**** The records
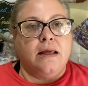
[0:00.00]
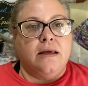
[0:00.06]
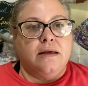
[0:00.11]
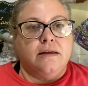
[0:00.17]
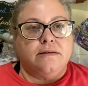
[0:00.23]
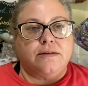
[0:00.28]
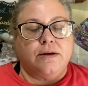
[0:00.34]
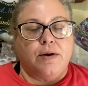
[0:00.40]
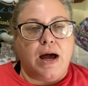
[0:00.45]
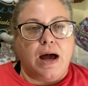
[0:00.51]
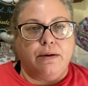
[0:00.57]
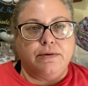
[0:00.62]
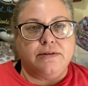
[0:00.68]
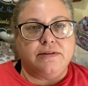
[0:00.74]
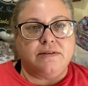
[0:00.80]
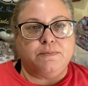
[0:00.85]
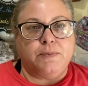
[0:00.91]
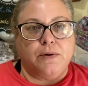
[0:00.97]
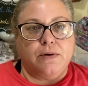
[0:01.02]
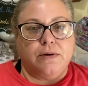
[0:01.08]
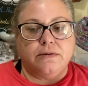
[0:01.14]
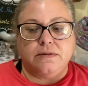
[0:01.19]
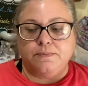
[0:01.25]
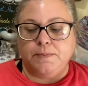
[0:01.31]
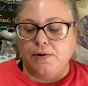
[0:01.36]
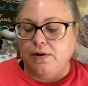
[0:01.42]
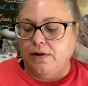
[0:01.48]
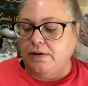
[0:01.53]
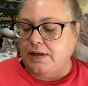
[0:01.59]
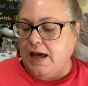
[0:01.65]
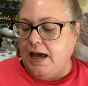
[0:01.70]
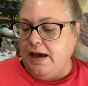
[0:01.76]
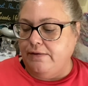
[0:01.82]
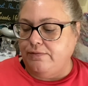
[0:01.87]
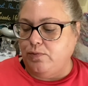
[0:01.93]
So I was spoiled. I
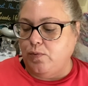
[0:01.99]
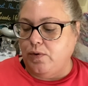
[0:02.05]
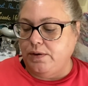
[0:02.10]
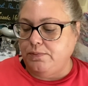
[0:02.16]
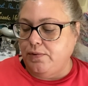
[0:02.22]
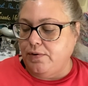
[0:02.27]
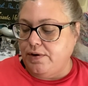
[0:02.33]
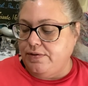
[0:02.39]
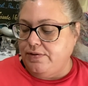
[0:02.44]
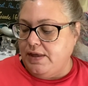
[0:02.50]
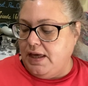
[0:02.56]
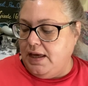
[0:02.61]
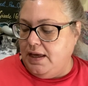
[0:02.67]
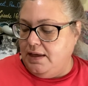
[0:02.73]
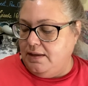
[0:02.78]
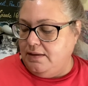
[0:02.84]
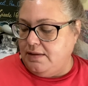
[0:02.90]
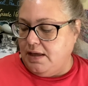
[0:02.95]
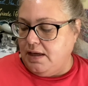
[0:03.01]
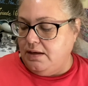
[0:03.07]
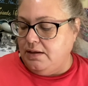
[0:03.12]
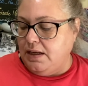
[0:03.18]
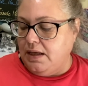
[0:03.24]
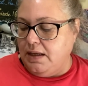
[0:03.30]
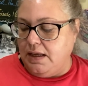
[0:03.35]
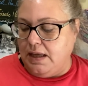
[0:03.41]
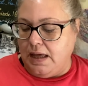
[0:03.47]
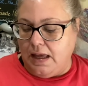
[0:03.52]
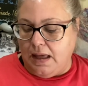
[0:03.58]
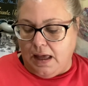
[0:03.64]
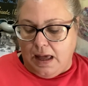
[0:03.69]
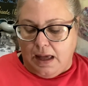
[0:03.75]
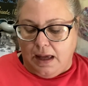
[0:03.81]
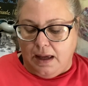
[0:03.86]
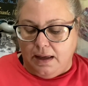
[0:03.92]
have one more thing that
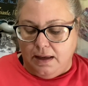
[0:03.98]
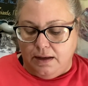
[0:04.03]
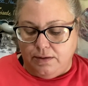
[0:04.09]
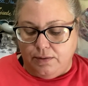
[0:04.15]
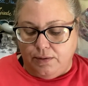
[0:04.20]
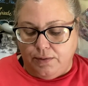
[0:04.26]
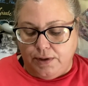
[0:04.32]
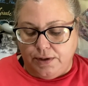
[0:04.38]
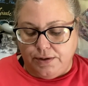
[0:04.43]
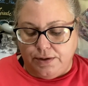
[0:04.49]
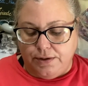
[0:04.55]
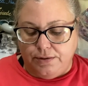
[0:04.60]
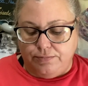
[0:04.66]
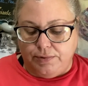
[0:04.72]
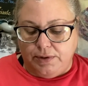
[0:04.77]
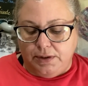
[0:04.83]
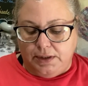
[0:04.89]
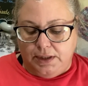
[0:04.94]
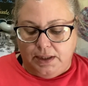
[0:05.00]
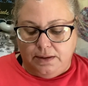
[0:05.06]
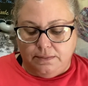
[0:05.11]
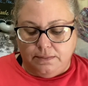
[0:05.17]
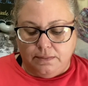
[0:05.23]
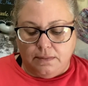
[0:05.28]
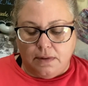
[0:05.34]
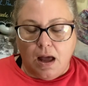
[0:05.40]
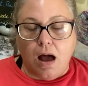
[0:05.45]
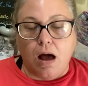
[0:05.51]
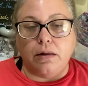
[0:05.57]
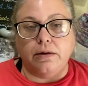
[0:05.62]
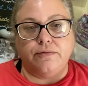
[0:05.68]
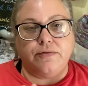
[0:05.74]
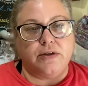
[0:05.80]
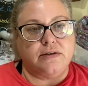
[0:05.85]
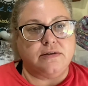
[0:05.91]
I had ordered. Really, all
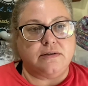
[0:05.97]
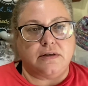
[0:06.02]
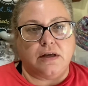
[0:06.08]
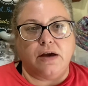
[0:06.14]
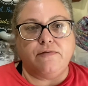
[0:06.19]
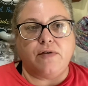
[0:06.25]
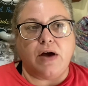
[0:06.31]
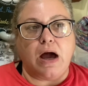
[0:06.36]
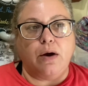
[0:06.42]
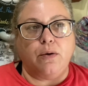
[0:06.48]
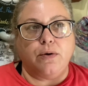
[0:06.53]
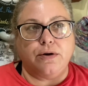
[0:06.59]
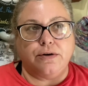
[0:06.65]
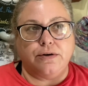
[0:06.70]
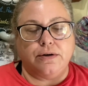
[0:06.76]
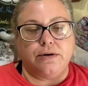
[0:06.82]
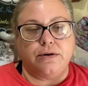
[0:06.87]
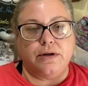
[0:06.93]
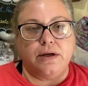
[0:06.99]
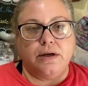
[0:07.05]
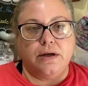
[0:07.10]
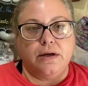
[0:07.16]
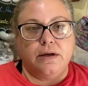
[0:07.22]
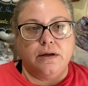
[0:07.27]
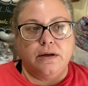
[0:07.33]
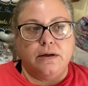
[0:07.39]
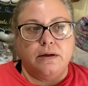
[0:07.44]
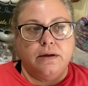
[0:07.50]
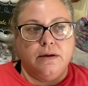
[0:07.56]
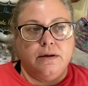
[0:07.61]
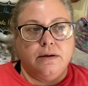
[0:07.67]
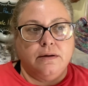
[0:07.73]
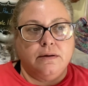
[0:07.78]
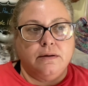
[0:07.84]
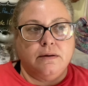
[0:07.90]
of this stuff I ordered
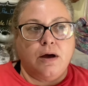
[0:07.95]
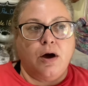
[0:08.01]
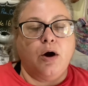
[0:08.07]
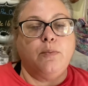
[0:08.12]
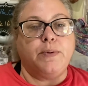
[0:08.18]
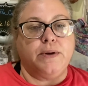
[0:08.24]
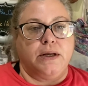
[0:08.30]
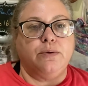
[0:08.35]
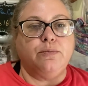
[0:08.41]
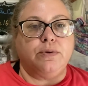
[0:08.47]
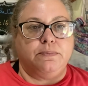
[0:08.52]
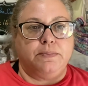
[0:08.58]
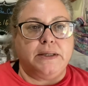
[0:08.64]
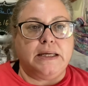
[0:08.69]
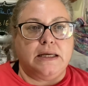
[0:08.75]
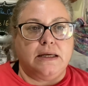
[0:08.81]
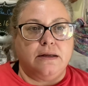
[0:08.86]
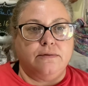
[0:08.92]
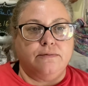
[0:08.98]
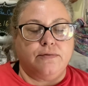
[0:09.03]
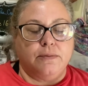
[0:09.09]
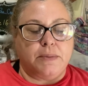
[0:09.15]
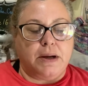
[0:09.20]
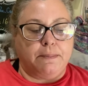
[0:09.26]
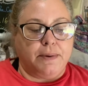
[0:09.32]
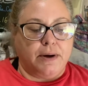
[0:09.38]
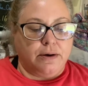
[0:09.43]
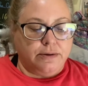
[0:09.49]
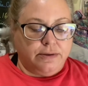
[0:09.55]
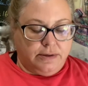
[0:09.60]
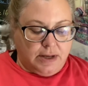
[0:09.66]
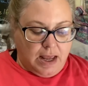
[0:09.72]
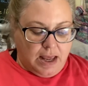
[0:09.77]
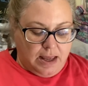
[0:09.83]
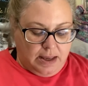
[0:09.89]
hoping it would be in for my
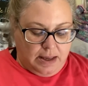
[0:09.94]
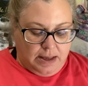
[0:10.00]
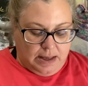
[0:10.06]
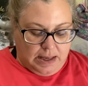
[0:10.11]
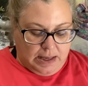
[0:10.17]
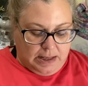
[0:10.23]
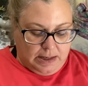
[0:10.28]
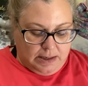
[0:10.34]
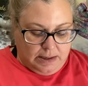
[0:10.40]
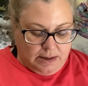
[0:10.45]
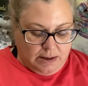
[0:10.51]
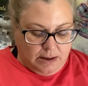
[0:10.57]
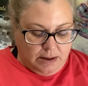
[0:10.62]
birthday, and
********
◆ Problem description
Keep the pictures out, and write out the rest of the data above word for word.

◆ Solution to this problem
[0:00.00]
[0:00.06]
[0:00.11]
[0:00.17]
[0:00.23]
[0:00.28]
[0:00.34]
[0:00.40]
[0:00.45]
[0:00.51]
[0:00.57]
[0:00.62]
[0:00.68]
[0:00.74]
[0:00.80]
[0:00.85]
[0:00.91]
[0:00.97]
[0:01.02]
[0:01.08]
[0:01.14]
[0:01.19]
[0:01.25]
[0:01.31]
[0:01.36]
[0:01.42]
[0:01.48]
[0:01.53]
[0:01.59]
[0:01.65]
[0:01.70]
[0:01.76]
[0:01.82]
[0:01.87]
[0:01.93]
So I was spoiled. I
[0:01.99]
[0:02.05]
[0:02.10]
[0:02.16]
[0:02.22]
[0:02.27]
[0:02.33]
[0:02.39]
[0:02.44]
[0:02.50]
[0:02.56]
[0:02.61]
[0:02.67]
[0:02.73]
[0:02.78]
[0:02.84]
[0:02.90]
[0:02.95]
[0:03.01]
[0:03.07]
[0:03.12]
[0:03.18]
[0:03.24]
[0:03.30]
[0:03.35]
[0:03.41]
[0:03.47]
[0:03.52]
[0:03.58]
[0:03.64]
[0:03.69]
[0:03.75]
[0:03.81]
[0:03.86]
[0:03.92]
have one more thing that
[0:03.98]
[0:04.03]
[0:04.09]
[0:04.15]
[0:04.20]
[0:04.26]
[0:04.32]
[0:04.38]
[0:04.43]
[0:04.49]
[0:04.55]
[0:04.60]
[0:04.66]
[0:04.72]
[0:04.77]
[0:04.83]
[0:04.89]
[0:04.94]
[0:05.00]
[0:05.06]
[0:05.11]
[0:05.17]
[0:05.23]
[0:05.28]
[0:05.34]
[0:05.40]
[0:05.45]
[0:05.51]
[0:05.57]
[0:05.62]
[0:05.68]
[0:05.74]
[0:05.80]
[0:05.85]
[0:05.91]
I had ordered. Really, all
[0:05.97]
[0:06.02]
[0:06.08]
[0:06.14]
[0:06.19]
[0:06.25]
[0:06.31]
[0:06.36]
[0:06.42]
[0:06.48]
[0:06.53]
[0:06.59]
[0:06.65]
[0:06.70]
[0:06.76]
[0:06.82]
[0:06.87]
[0:06.93]
[0:06.99]
[0:07.05]
[0:07.10]
[0:07.16]
[0:07.22]
[0:07.27]
[0:07.33]
[0:07.39]
[0:07.44]
[0:07.50]
[0:07.56]
[0:07.61]
[0:07.67]
[0:07.73]
[0:07.78]
[0:07.84]
[0:07.90]
of this stuff I ordered
[0:07.95]
[0:08.01]
[0:08.07]
[0:08.12]
[0:08.18]
[0:08.24]
[0:08.30]
[0:08.35]
[0:08.41]
[0:08.47]
[0:08.52]
[0:08.58]
[0:08.64]
[0:08.69]
[0:08.75]
[0:08.81]
[0:08.86]
[0:08.92]
[0:08.98]
[0:09.03]
[0:09.09]
[0:09.15]
[0:09.20]
[0:09.26]
[0:09.32]
[0:09.38]
[0:09.43]
[0:09.49]
[0:09.55]
[0:09.60]
[0:09.66]
[0:09.72]
[0:09.77]
[0:09.83]
[0:09.89]
hoping it would be in for my
[0:09.94]
[0:10.00]
[0:10.06]
[0:10.11]
[0:10.17]
[0:10.23]
[0:10.28]
[0:10.34]
[0:10.40]
[0:10.45]
[0:10.51]
[0:10.57]
[0:10.62]
birthday, and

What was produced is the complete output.